After thorough discovery requests, interrogatories, and third-party subpoenas, as well as 13 depositions taken by the parties in this case, Lewis Rice elicited evidence that Mr. Copeland’s claim of a hostile work environment boiled down to several isolated issues with one co-worker that were not racially motivated. Lewis Rice further demonstrated that Mr. Copeland’s termination was based on his history of workplace disruptions with multiple coworkers that preceded his complaint to upper management and escalated in the following days, culminating in verbally abusive encounters with two different coworkers. 

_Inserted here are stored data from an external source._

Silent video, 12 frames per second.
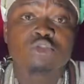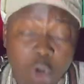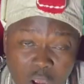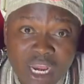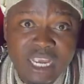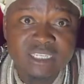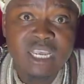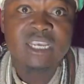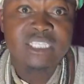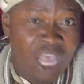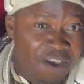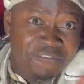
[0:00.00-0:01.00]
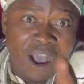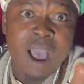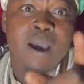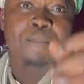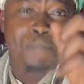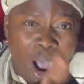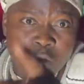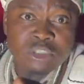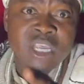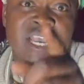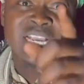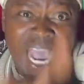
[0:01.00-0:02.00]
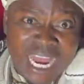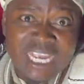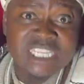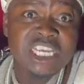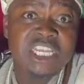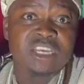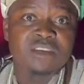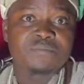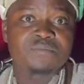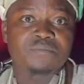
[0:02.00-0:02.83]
dollars, CFA, pounds, Ghana City.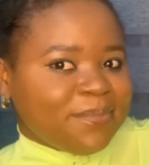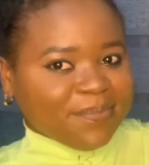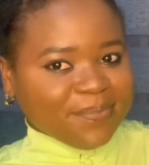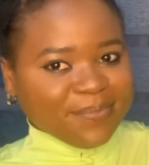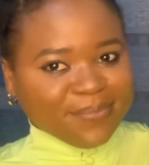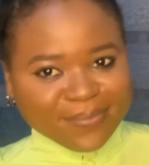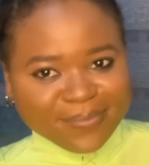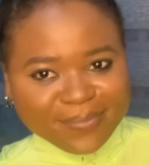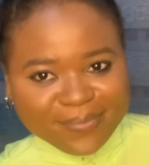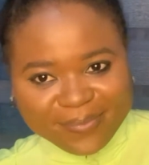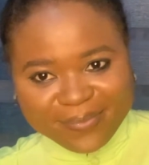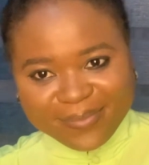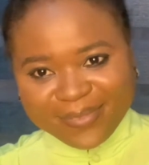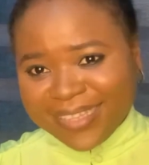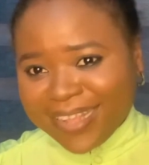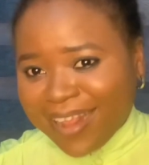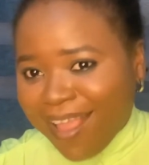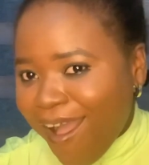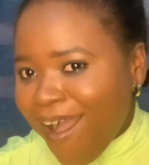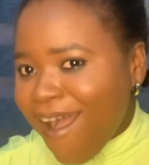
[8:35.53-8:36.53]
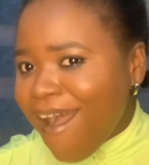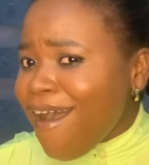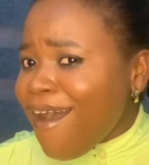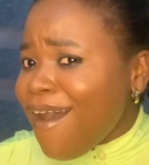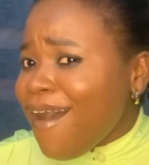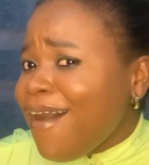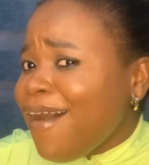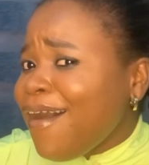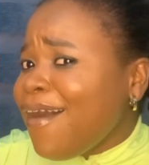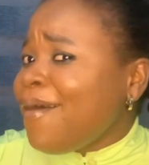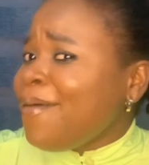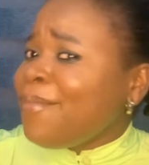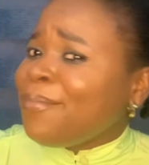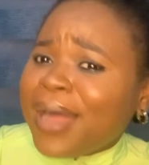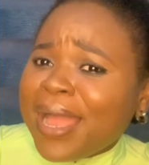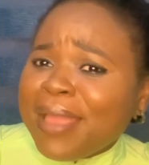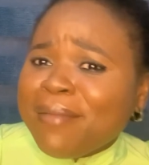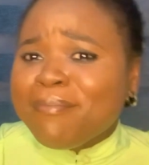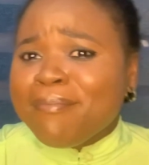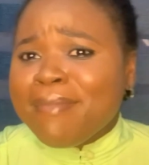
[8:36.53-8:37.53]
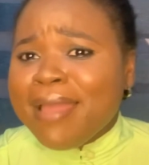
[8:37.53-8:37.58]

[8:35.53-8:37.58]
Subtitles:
IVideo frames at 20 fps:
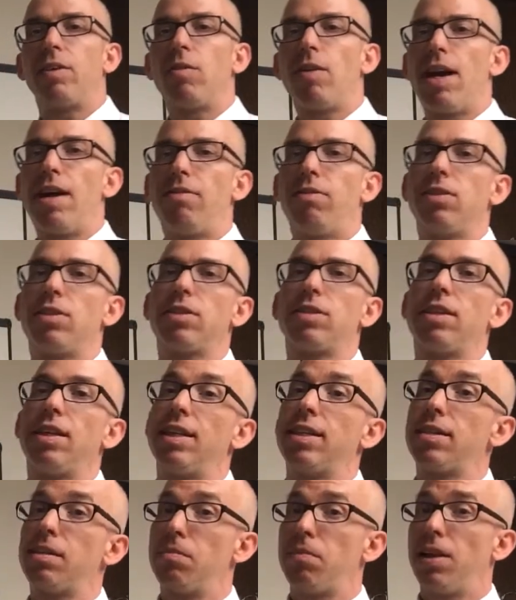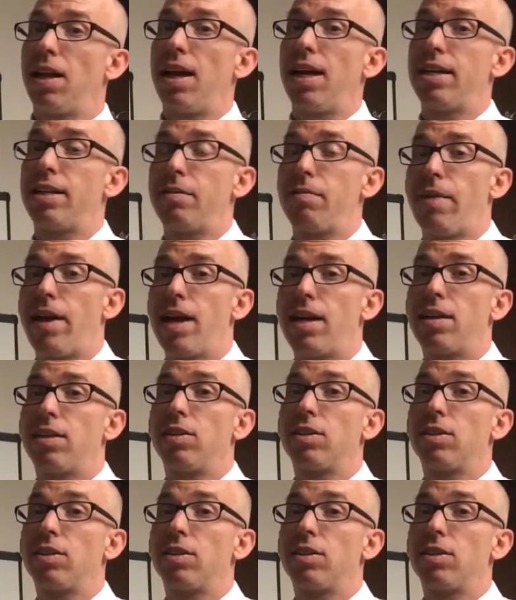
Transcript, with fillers: The graph looks like supply and demand.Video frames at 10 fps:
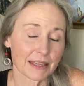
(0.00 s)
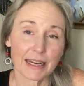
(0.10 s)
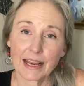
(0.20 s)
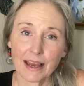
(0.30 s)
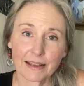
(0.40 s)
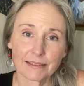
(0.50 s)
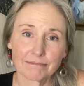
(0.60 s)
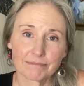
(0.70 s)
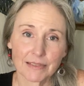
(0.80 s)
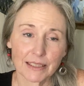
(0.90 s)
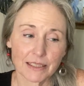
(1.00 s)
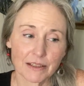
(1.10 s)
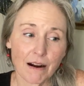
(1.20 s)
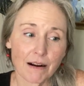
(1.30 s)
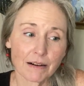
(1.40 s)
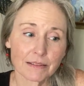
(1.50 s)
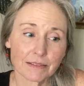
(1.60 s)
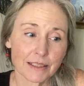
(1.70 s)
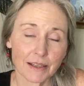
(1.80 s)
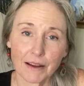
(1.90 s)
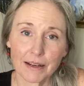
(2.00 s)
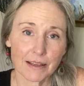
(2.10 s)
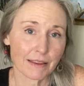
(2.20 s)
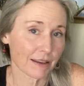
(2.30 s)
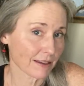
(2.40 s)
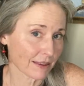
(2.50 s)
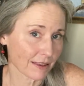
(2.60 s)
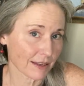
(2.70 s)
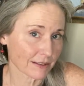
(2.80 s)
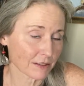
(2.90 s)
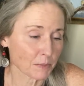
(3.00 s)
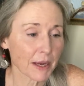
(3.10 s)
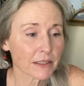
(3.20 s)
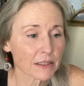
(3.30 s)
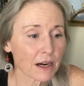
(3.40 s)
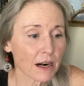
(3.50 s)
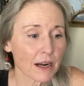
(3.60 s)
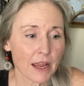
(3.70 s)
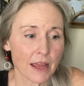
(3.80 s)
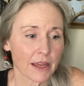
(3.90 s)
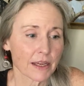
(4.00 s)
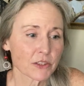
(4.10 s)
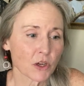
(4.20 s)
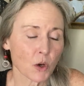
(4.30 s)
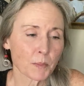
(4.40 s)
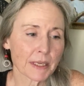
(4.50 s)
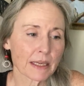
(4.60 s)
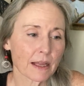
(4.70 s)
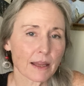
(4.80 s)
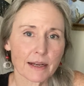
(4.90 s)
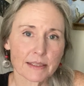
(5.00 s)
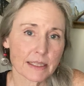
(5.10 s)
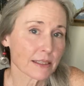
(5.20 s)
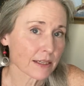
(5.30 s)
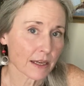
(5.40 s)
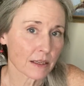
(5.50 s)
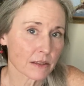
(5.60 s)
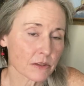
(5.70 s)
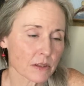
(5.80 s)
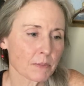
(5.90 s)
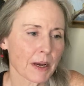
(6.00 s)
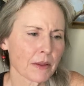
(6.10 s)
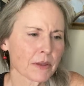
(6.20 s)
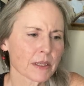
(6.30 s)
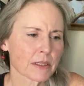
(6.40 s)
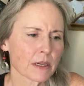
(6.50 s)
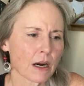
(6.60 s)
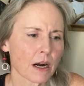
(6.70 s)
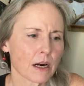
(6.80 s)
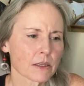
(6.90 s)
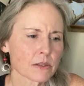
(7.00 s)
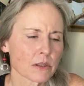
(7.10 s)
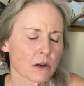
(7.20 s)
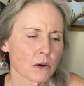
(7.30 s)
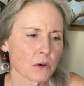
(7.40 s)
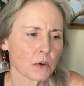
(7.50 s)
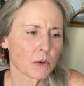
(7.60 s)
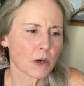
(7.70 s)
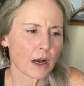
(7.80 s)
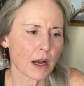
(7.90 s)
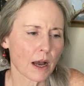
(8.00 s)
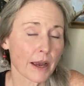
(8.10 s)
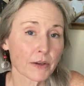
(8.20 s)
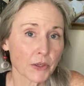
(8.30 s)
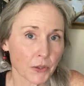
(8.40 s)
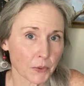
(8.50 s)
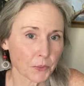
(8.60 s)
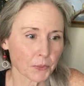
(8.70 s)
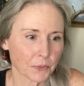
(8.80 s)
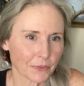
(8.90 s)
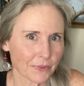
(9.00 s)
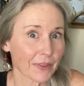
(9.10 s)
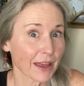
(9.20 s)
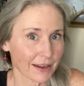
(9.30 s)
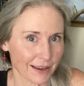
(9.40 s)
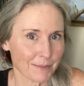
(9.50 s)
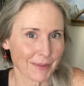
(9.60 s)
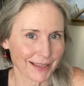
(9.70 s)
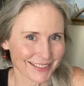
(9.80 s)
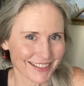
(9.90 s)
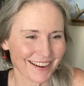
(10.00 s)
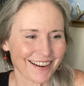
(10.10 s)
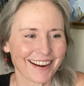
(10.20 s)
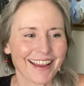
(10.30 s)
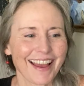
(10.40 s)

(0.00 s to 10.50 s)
that he had a guitar, you know, and he thinks it's my guitar. He told me a lot of details about the guitar, so I knew that he had my guitar.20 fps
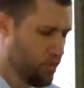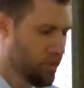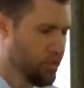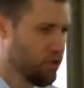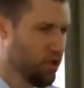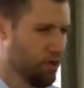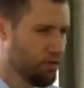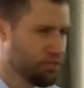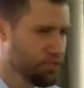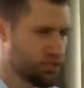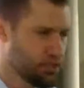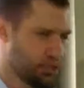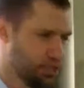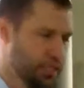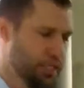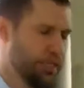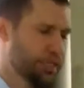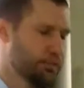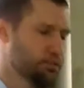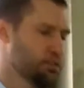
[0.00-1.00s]
Well,
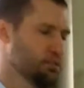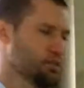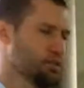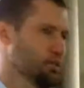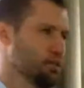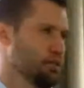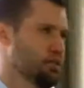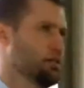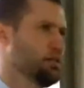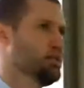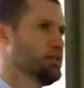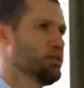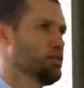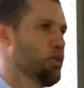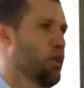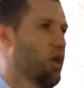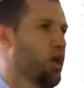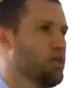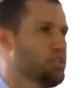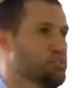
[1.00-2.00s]
obviously,
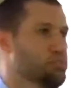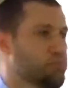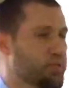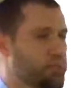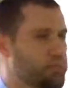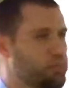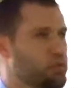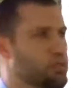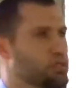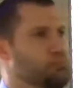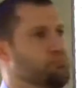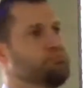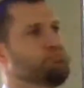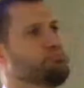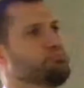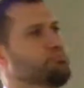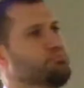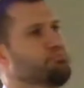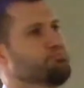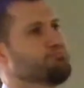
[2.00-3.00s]
God's people,
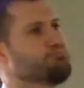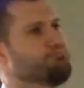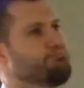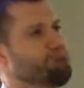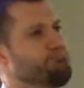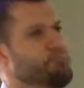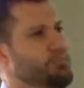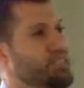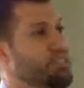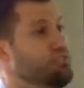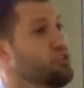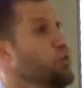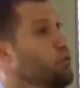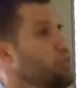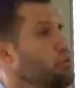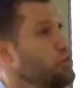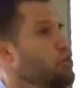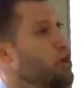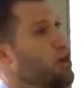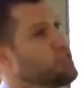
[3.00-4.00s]
even though
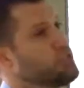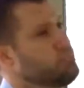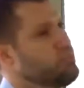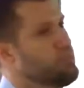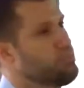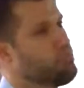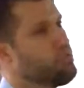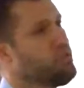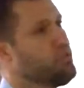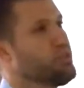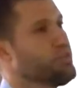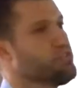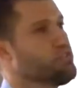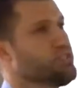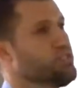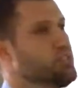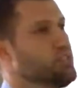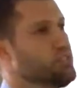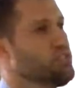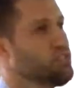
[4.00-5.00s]
they're God's people, they're
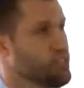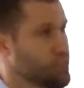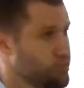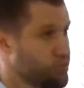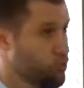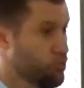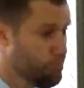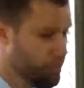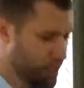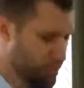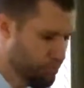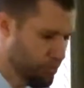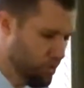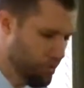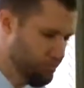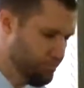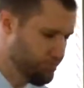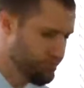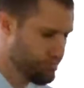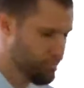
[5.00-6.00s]
still sinful
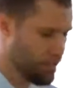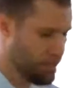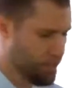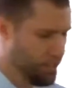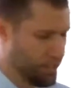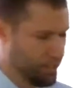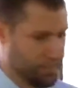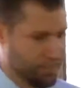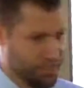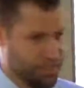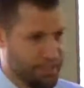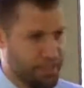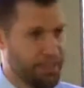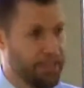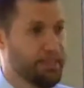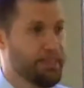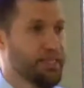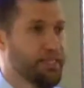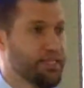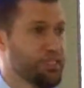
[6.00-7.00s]
people.
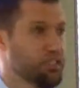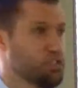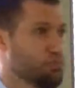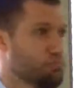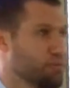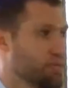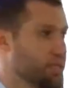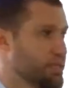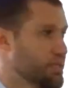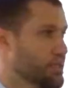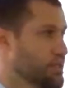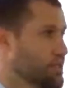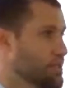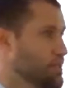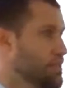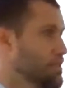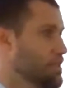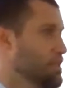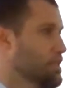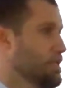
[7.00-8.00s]
And they need to be
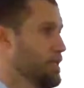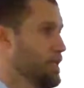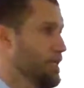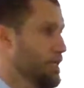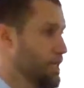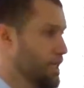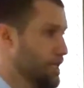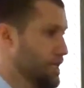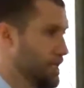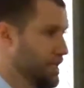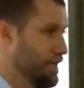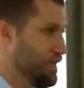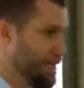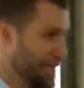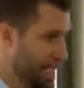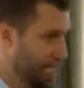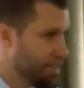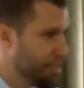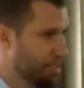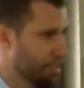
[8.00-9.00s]

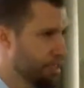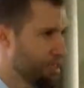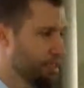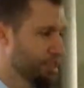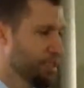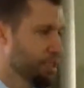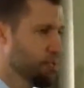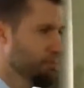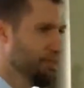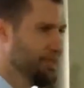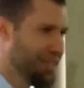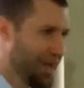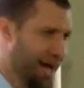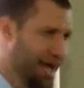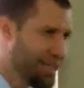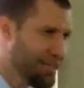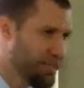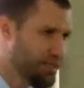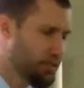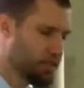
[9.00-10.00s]
led, they need to be
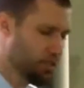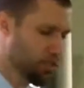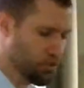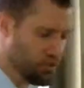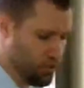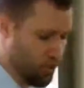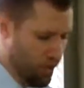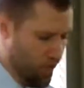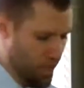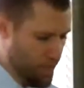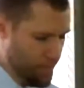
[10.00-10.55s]
guided to know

After the completion of discovery, Lewis Rice filed a motion for summary judgment, arguing that the undisputed facts of the case showed that Graybar was owed judgment on all claims as a matter of law. Despite the high standards of such a motion, the Court agreed with Lewis Rice granting summary judgment in favor of Graybar. As Judge Rothstein explained, “Plaintiff claims he was subjected to only a few discrete, isolated incidents, occurring many months apart during a span of over two years, which were neither extremely serious, nor frequent and pervasive, and are thus not sufficient to constitute a hostile work environment.” Judge Rothstein also held that Graybar “took timely and adequate measures in response to each complaint Copeland made.” She also rejected Mr. Copeland’s claims that Graybar terminated him on account of his race. Finally, Judge Rothstein agreed that Mr. Copeland’s claims of a pattern of workplace disruptions, which continued after his complaint to upper management, broke any causal link between his complaint and termination. In short, Mr. Copeland’s retaliation claim could not survive based solely on temporal proximity, even if that proximity was only nine days.

Lewis Rice attorneys Neal F. Perryman (Chair of the Litigation Department) and Benjamin M. Farley successfully represented Graybar. Lewis Rice was assisted by local counsel Jessica Jensen, a partner at Ogden Murphy Wallace PLLC. The decision is reported as Copeland v. Graybar Electric Company, Inc., 2:22-CV-280, 2023 WL 4421805 (W.D. Wash. July 10, 2023).